Another ACLY inhibitor is Bempedoic acid (ETC-1002), currently (2017) in clinical trials investigated as a potential drug to reduce reduced LDL-C in patients who cannot tolarate statins (Ref.). The drug is investigated by Esperion Therapeutics Inc., a late-stage pharmaceutical company.
ACLY inhibition with HCA: Promising results in Human
One of the first group of doctors and scientist applying this concept in humans is prof Laurent Schwartz and coleagues in France (Association Cancer & Metabolisme). Following the screening of various drugs they came up with HCA & Alpha Lipoic Acid (ALA) as one of the best combinations to kill cancer and patented this (Ref.) under the name METABLOC.
I think this combination of HCA and ALA makes sense since ALA will redirect pyruvate towards the mitochondria (in a way similar to Dichloroacetate (DCA) – the mechanism will be discussed another time) which will finally go out of mitochondria as citrate and HCA will inhibit the conversion of citrate to acetyl-CoA that will lead to the accumulation of citrate in cytosol and down regulation of glycolisis. (An idea: on this line, it may be good to add citrate as a suppliment next to HCA and ALA to possibly increase the cellular citrate?). Citrate down regulates glycolisis since citrate is an inhibitor of phosphofructokinase (PFK), the 2nd key enzyme of glycolysis pathway (Ref.).
Bellow are some of the published articles after applying this concept on humans.
Administration and Side effects
Dose: In most of the clinical trials they used HCA (The minimum dose of HCA was 1.2 g/day and the maximum dose was 3 g/day) in combination with Alpha Lipoic Acid (The minimum oral dose of α-LA administered was 0.4 g/day, and the maximum dose was 1.8 g/day.) Example of HCA source is Super CitriMax
Side effects: Some patients had side effects such as stomach pain which disappeared on using proton pump inhibitors or by reducing the dose.
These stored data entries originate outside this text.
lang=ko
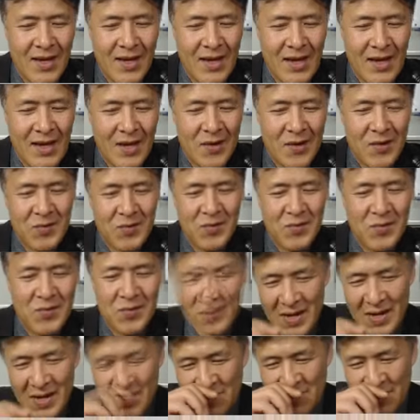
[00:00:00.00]
아유
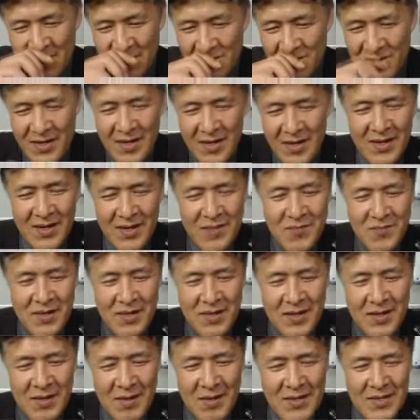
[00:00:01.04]
감사합니다
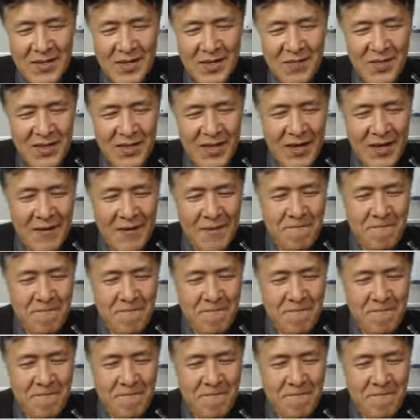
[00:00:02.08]
연합회님 감사합니다.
According to various publications HCA is safe in humans at 5g/day with no specific toxicity. (Ref) The dose seems to be safe in humans up to 13.5g/day (Ref)
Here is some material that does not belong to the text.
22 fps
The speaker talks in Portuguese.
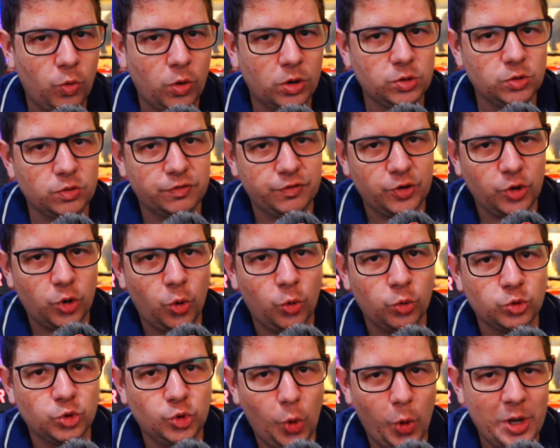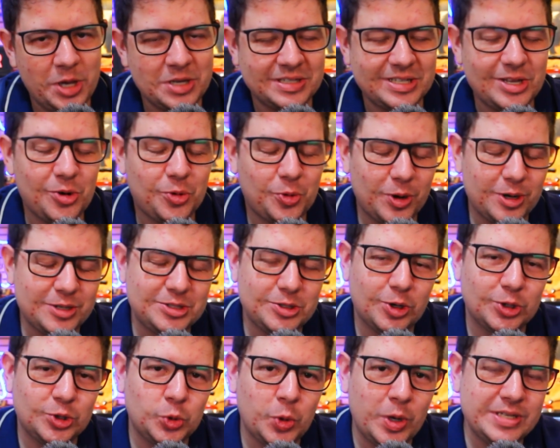quando virou o 2, né, o
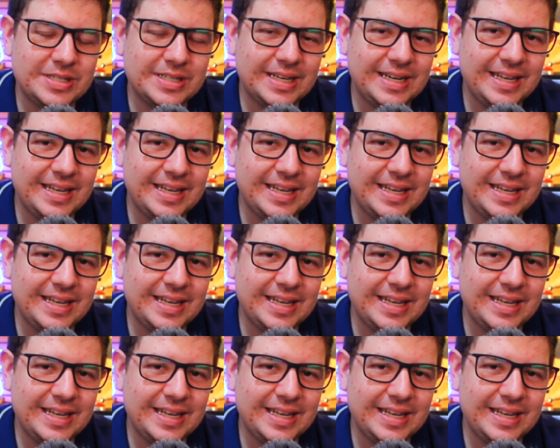Corcel 2,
Ideas to improve the treatment protocol:
One ideas is to add Citrate supplements due to the reasons discussed above.
Another idea is to add DCA (Dichloroacetate) since DCA acts in a similar way as ALA while it may be more effective in reaching the cell.
Both Citrate and DCA are know as having anti cancer effects alone.
Yet another idea discussed in the patent (Ref.) is to use a tricarboxylate transporter inhibitor (such as Oxaloacetate). The tricarboxylate transporter is responsible for exporting citrate from the mitochondria down the concentration gradient to the cytosol. It’s inhibition would lead to accumulation of citrate into the mitochondria.
Update: 10-April-2017: when ACLYL is inhibited by HCA, tumor cells will express ACSS2 enzyme to convert acetate into the actyl-CoA (Ref.). ACSS2 level is modulated by SREBP2 (Ref.) and SREBP2 in turn can be modulated by Vitamin E derivatives (tocotrienols) (Ref.)
- Dose: not yet sure what would be the best dose
- Source: Online available supplements such as this one.
Note: Thank you to Frank Liu for heads up on this point via his comment.
In the clinical trials using HCA some people saw tumor reduction and after some time it cam back. In that case, the escape mechanism may be explained by the following https://www.cancertreatmentsresearch.com/?p=913. If that is the case, addition of ACSS2 inhibitor will solve the issue. I already passed over this idea to the relevant scientists and doctors in the field. 😉
With the above in mind, and given its safety profile, accessibility and low cost, I would add HCA to any anti cancer treatment protocol.